What network do the Philippines have
Keyword: Abu Sayyaf and the IS network
Abu Sayyaf, in English: "swordsman", is a radical Islamic terrorist organization in the Muslim south of the Philippines. The fighters had been active on the southern island of Mindanao since the early 1990s, where they were responsible for numerous kidnappings and terrorist attacks. The core of the group is made up of 200 to 400 members, with around 2000 supporters across the country.
The Abu Sayyaf terror group emerged from the "National Liberation Front of the Moro" (MNLF). The MNLF is a rebel group that has been fighting for an independent Islamic state in the southern islands of the Philippines since the 1970s. The members of the Abu Sayyaf rejected the moderate line of the MNLF.
In 1998 the leader of the Abu Sayyaf Abdurajak Janjalani died and the ideological orientation of the group became less important. According to some security experts, the terrorist group has changed and is now mainly pursuing financial interests.
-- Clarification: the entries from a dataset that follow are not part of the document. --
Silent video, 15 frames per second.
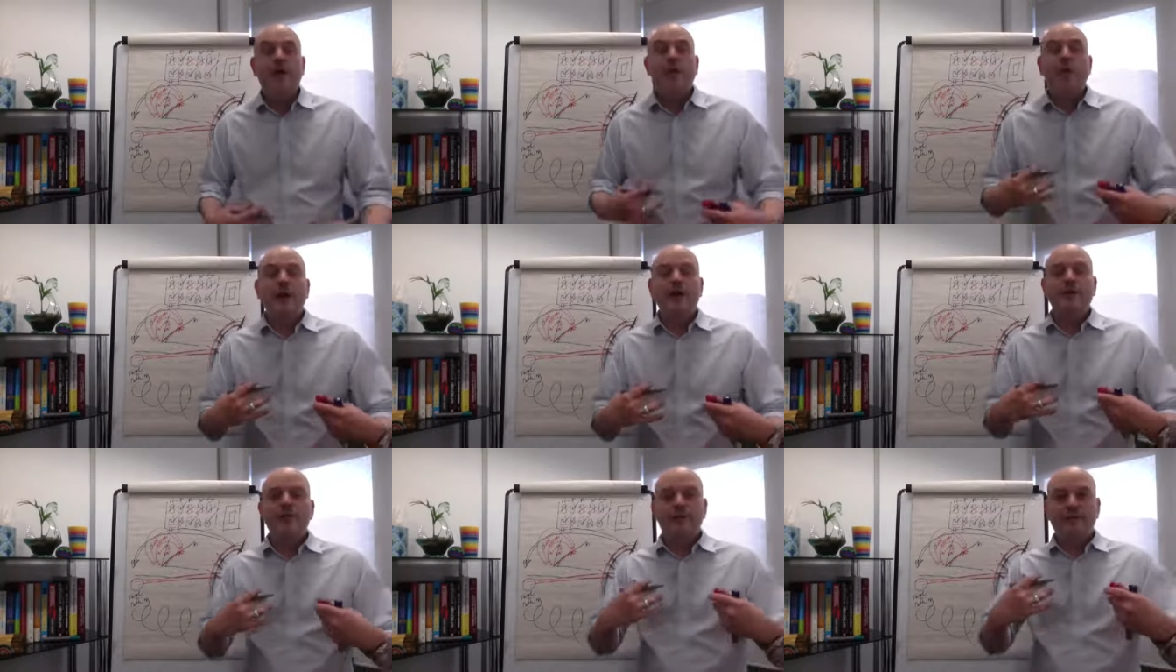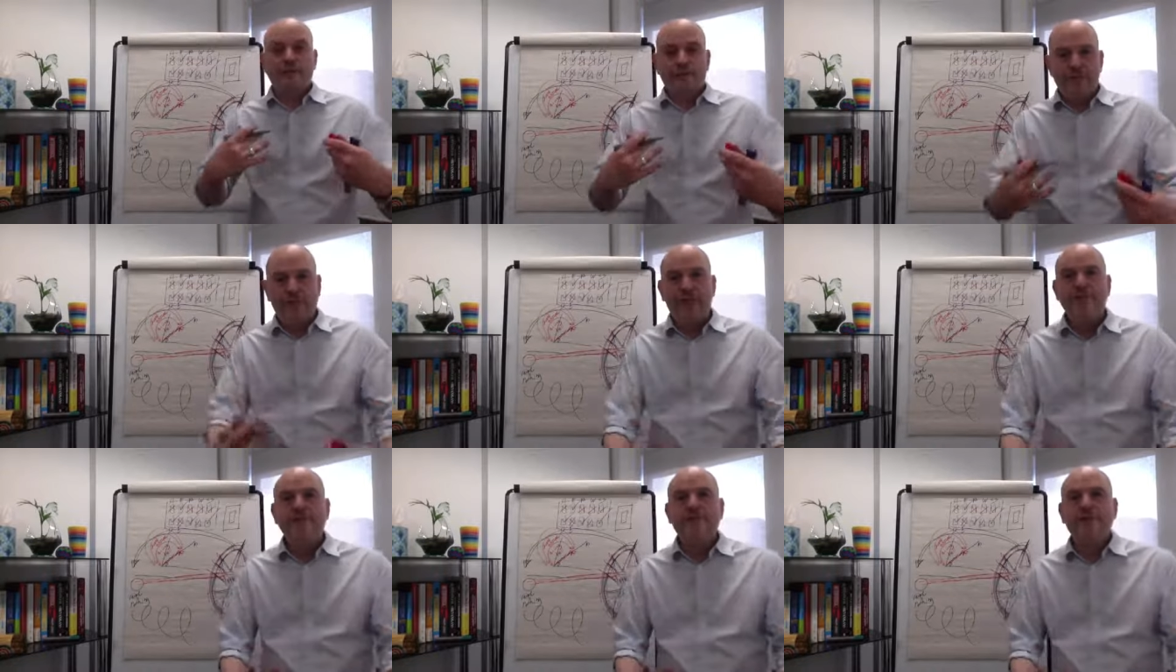When you're
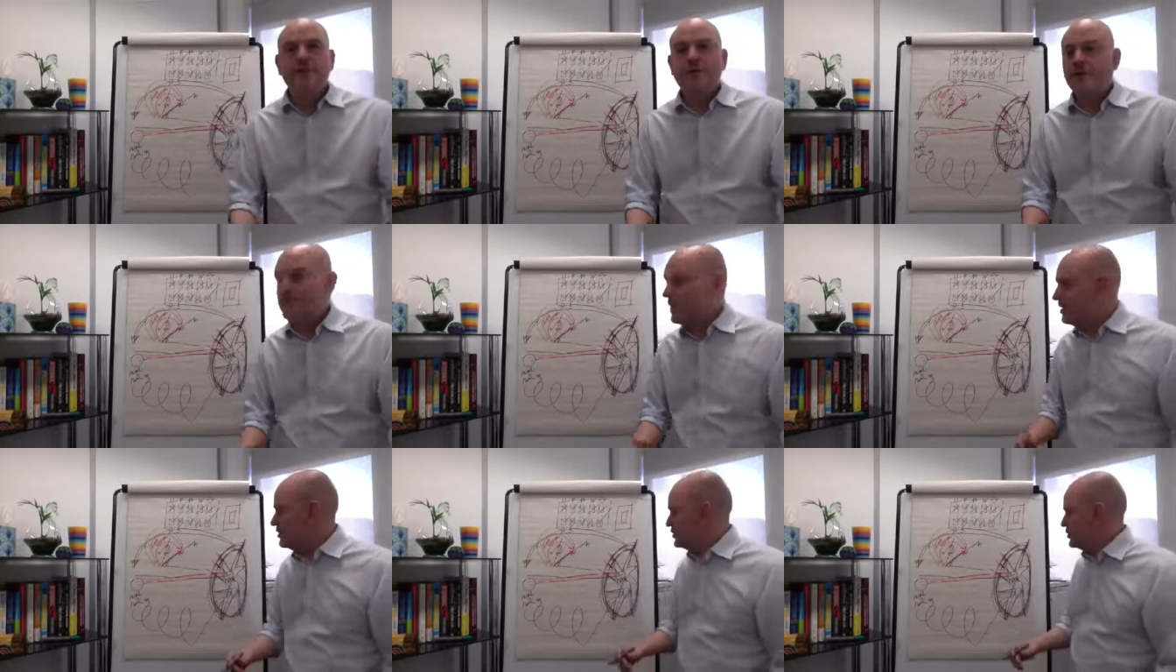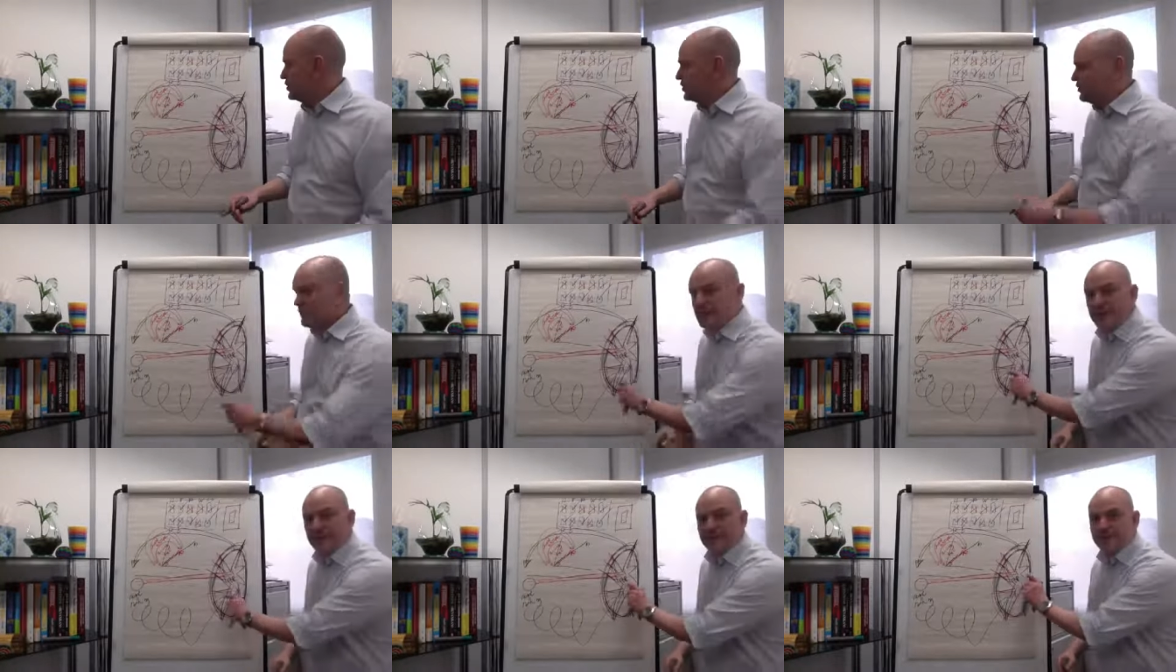afraid of your emotions, you
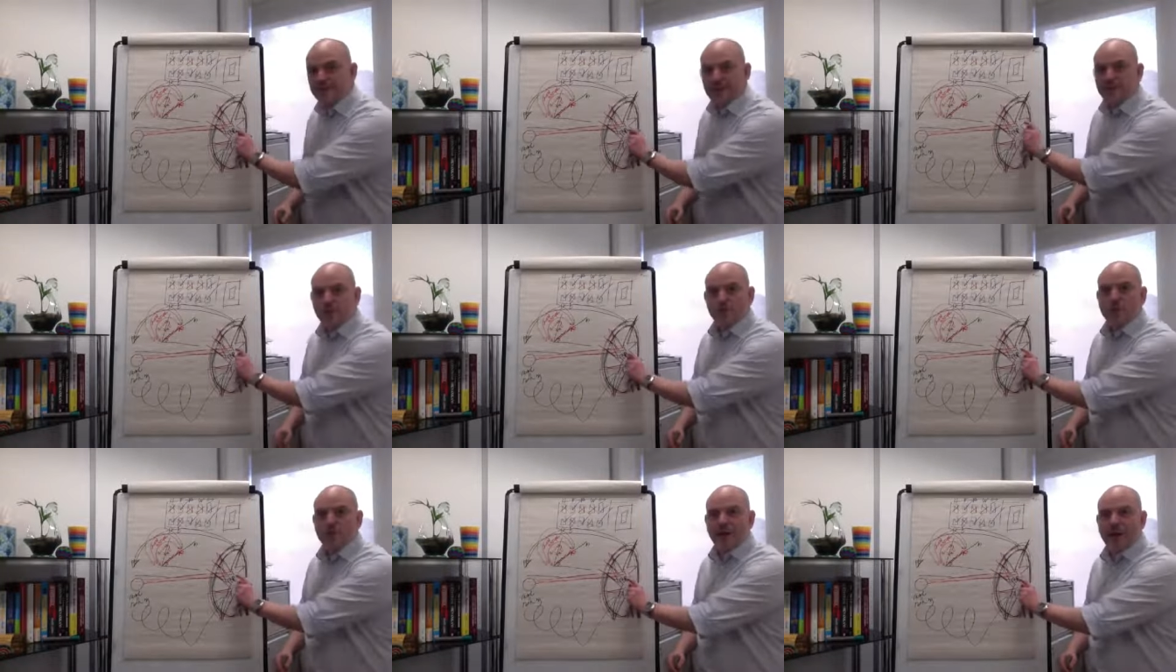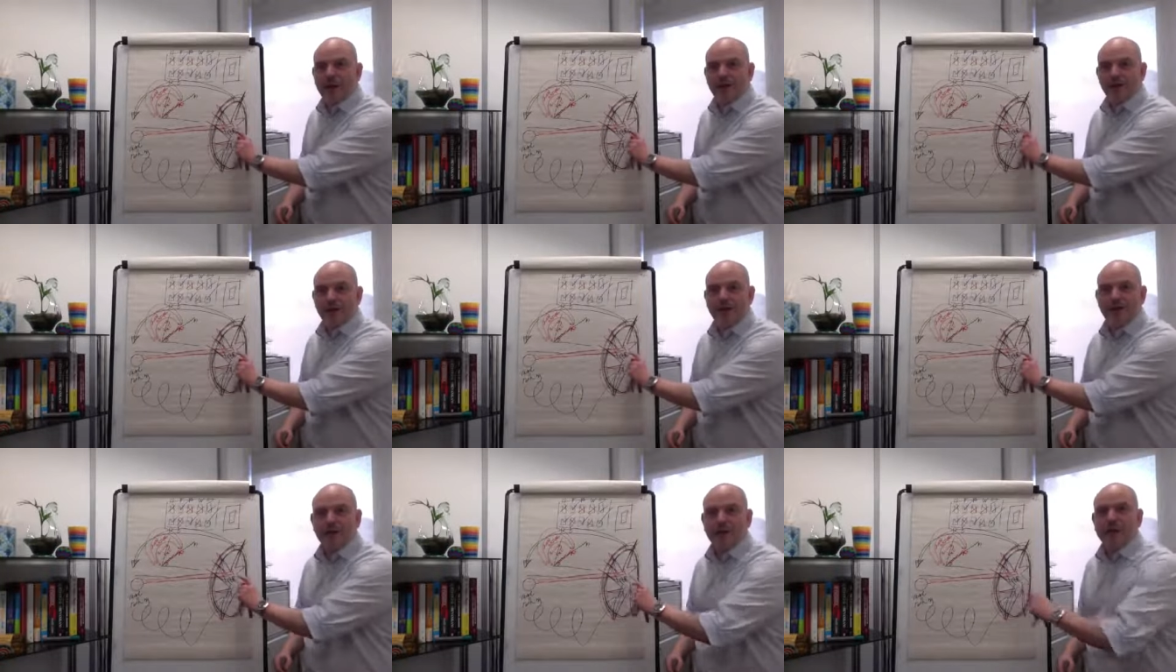give them more power.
It was never a very tightly organized group, but rather a network with several leaders who gather under the name Abu Sayyaf.
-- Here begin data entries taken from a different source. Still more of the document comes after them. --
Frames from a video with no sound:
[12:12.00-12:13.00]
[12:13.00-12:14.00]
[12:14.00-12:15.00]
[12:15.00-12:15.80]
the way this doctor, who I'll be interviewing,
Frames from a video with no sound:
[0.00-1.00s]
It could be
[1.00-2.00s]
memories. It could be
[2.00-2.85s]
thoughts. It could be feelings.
The Philippines have been fighting anti-terrorism for years (archive image)
The government in Manila recently often referred to Abu Sayyaf as a "bandit group". In this respect, they have also been excluded from the peace process since 2014 because they have not formulated any political demands that the government could have responded to.
In Germany, the case of the Wallert family, who were kidnapped by the Abu Sayyaf in 2000, became known in particular. The family's martyrdom, which lasted several months, had been extensively reported. The hostages were released after the then Libyan head of state Muammar al-Gaddafi reportedly paid a ransom of US $ 25 million.
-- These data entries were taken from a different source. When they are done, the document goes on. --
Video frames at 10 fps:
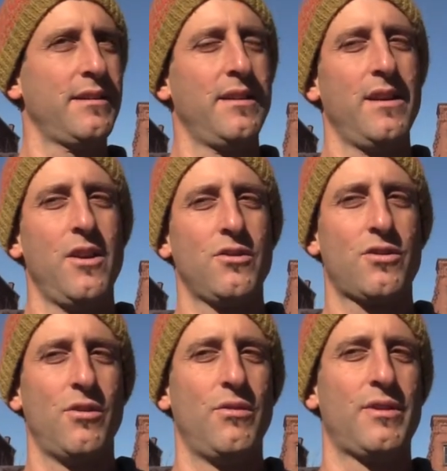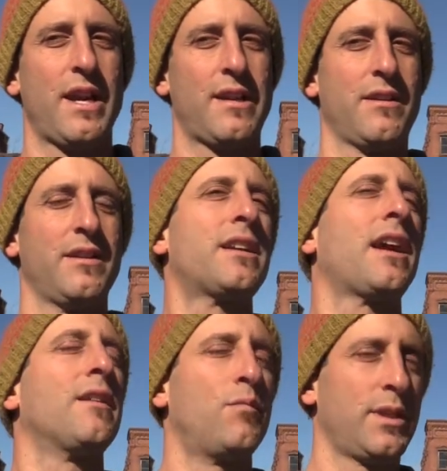Mm-hmm. So that already
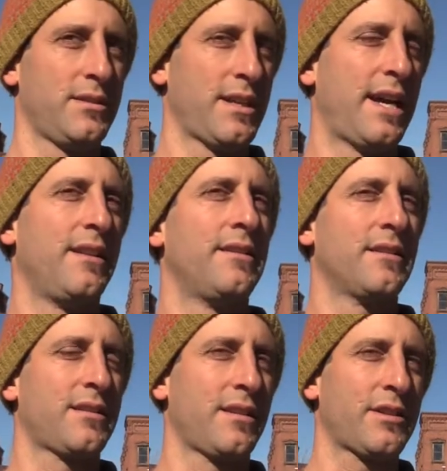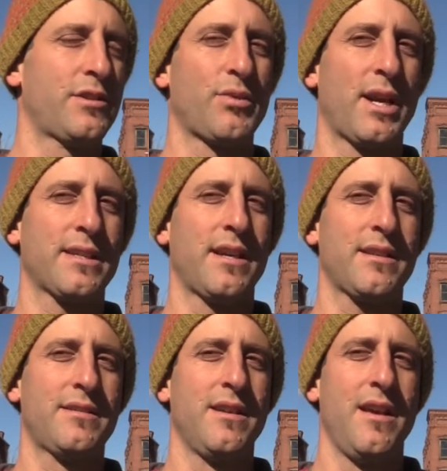kind of whittled down the selection
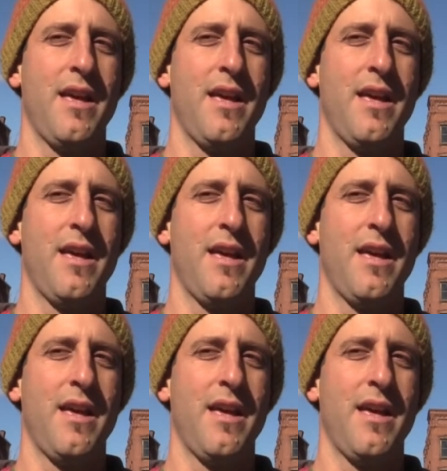process.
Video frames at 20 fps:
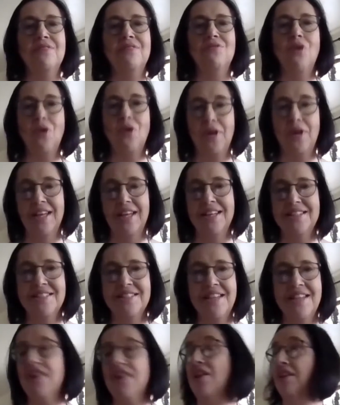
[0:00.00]
rocket,
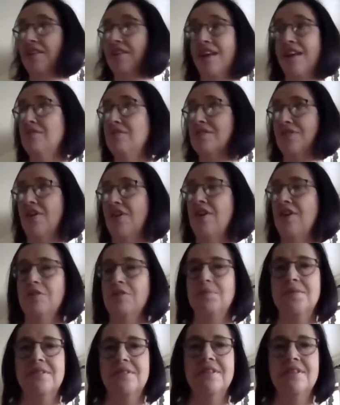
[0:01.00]
and loads of
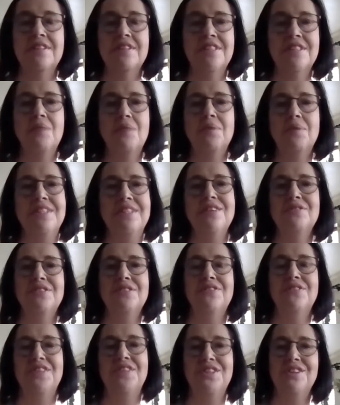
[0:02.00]
herbs. So we're
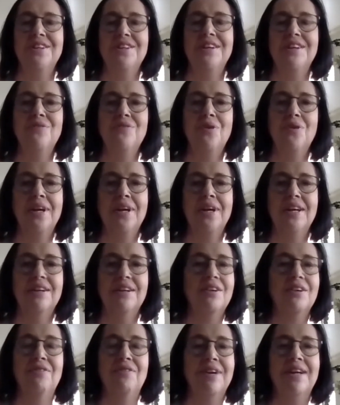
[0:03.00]
self-sufficient in rocket
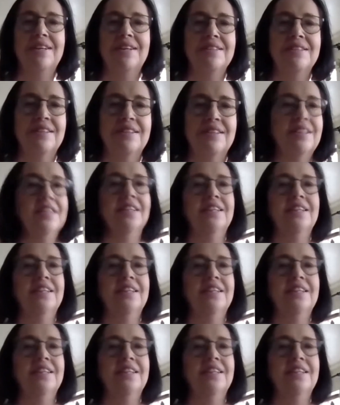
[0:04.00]
and coriander,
In 2014, Abu Sayyaf members held a German couple as a hostage in the south of the Philippines. The extremists demanded a ransom of four million euros and Germany's withdrawal from the fight against the terror network "Islamic State" (IS). Manila then sent soldiers and search parties to the island of Jolo. The German hostages were finally released on October 17, 2014. It is still unclear whether there were ransom payments.
In November 2016, the German sailor Jürgen Kantner was kidnapped by Abu Sayyaf. His beheading should now be seen on the latest video. Kantner's Swiss companion was shot dead during the kidnapping.
Contacts with other terrorist organizations
It is known that Abu Sayyaf has long had close contact with other Islamist terrorist organizations such as Al-Qaeda. The late founder of Abu Sayyaf, Janjalani, was a fighter in the Afghan civil war with the Soviet Union. Many Abu Sayyaf members were also trained in camps in Pakistan, Afghanistan and Saudi Arabia.
Some personalities in the group, such as the commander Isnilon Hapilon, swore their loyalty to the self-proclaimed "Islamic State" (IS) in 2014. It is unclear how extensive the connections actually are. So far, the experts have assumed that Abu Sayyaf wanted to focus on the psychological effect with the declaration of loyalty to the IS in order to emphasize his own demands.